Ralph Lauren has dressed his fifth first lady.

On Friday, Melania Trump wore a powder-blue cashmere dress and matching bolero jacket by the designer as her husband, Donald J. Trump, was sworn in as the 45th president of the United States. Though Mr. Lauren’s designs have been worn by first ladies from Betty Ford to Nancy Reagan and Michelle Obama, the reference this time was clear: Jacqueline Kennedy. From bouffant to mock turtleneck collar to light pastel shade.

Mrs. Trump has said that she looks to Mrs. Kennedy as a role model, and at least as far as her image goes, it seems she is taking that literally.

The Ralph Lauren look was the third outfit by a New York designer that Mrs. Trump had worn since the inaugural festivities began, which connects Mrs. Trump not only to the American fashion establishment, but also to American history.

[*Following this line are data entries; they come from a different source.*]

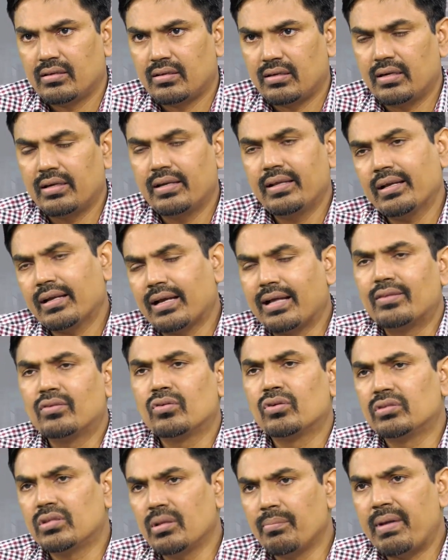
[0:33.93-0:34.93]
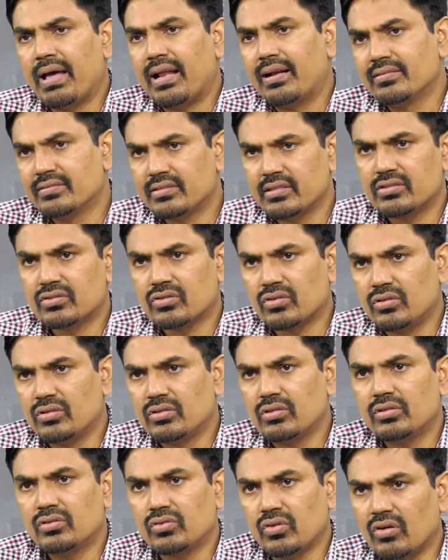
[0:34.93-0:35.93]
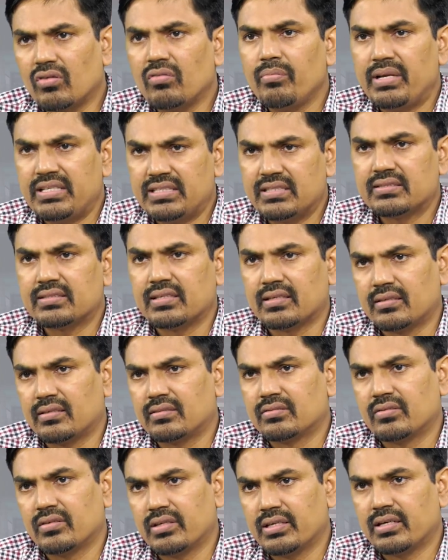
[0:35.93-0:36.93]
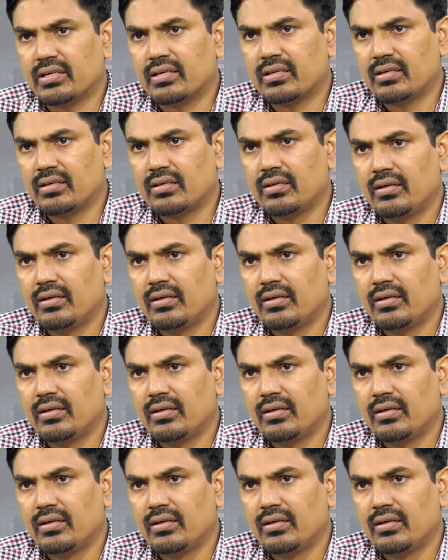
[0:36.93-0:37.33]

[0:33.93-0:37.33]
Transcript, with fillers: అంటే కత్తి కొత్త బ్యాలెన్స్ చేసుకుంటూ ట్వెల్వ్ మేజర్ సెక్టర్స్ ఉన్నాయి ఇక్కడ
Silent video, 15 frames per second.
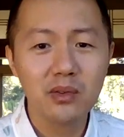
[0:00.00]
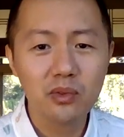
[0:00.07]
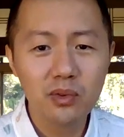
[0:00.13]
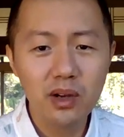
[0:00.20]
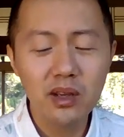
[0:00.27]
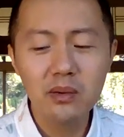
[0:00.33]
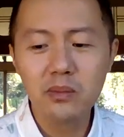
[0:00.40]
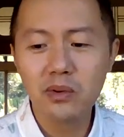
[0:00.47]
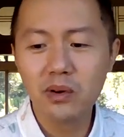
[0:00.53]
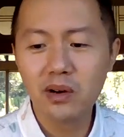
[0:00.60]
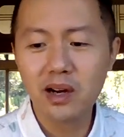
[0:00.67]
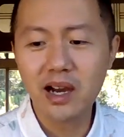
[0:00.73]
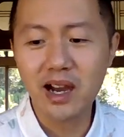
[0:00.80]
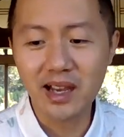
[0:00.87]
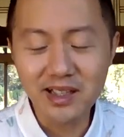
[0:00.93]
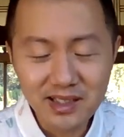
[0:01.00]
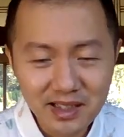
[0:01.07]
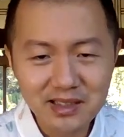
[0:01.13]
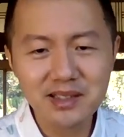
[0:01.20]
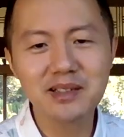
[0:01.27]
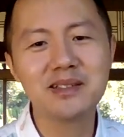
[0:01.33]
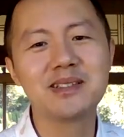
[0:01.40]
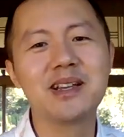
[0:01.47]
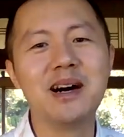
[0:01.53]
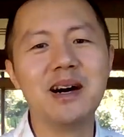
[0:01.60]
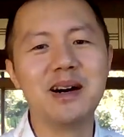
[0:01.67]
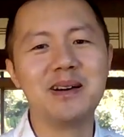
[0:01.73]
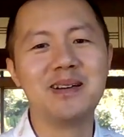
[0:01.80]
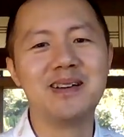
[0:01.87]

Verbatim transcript: 规模还在增长，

It was, in other words, a very considered choice. Especially because Mr. Lauren is a designer who has built his empire on selling the myth of the American dream. And especially because Mr. Lauren was most recently, and closely, associated with Hillary Clinton.

(Indeed, Mrs. Clinton also wore a Ralph Lauren suit to the swearing-in: a white trouser style very reminiscent of the Ralph Lauren suit she wore to accept the Democratic nomination for president — then and now a pointed nod to the color of the suffragists and the women’s movement. As it happens, and probably not coincidentally, Ivanka Trump also wore a white pantsuit to the swearing-in, though from Oscar de la Renta.)

If you wanted to send a message about putting the past behind you, learning from peers, and embracing both the establishment and the office, you couldn’t do much better than that.

Along with Mrs. Trump’s appearance on Thursday in a dress and military-inspired cashmere coat by indie brand Norisol Ferrari to the wreath-laying ceremony at Arlington National Ceremony, followed by a beige sequined gown by the Lebanese-born Reem Acra to the black tie donor dinner at Union Station, the choice of Mr. Lauren suggests that the new first lady and her team may indeed be thinking about how to use clothes to communicate.

A spokesman for Mr. Lauren explained the decision as being guided by his respect for the office. In a statement, he said: “The presidential inauguration is a time for the United States to look our best to the world. It was important to us to uphold and celebrate the tradition of creating iconic American style for this moment.”

Now the question is whether this theme continues at the inaugural balls on Friday night, or whether Mrs. Trump will wear a gown by, as has been rumored, Karl Lagerfeld. He is the creative director of both Fendi and Chanel, but his namesake line is licensed to G-III, an American group that also owns the license for the Ivanka Trump brand. We’ll find out soon enough.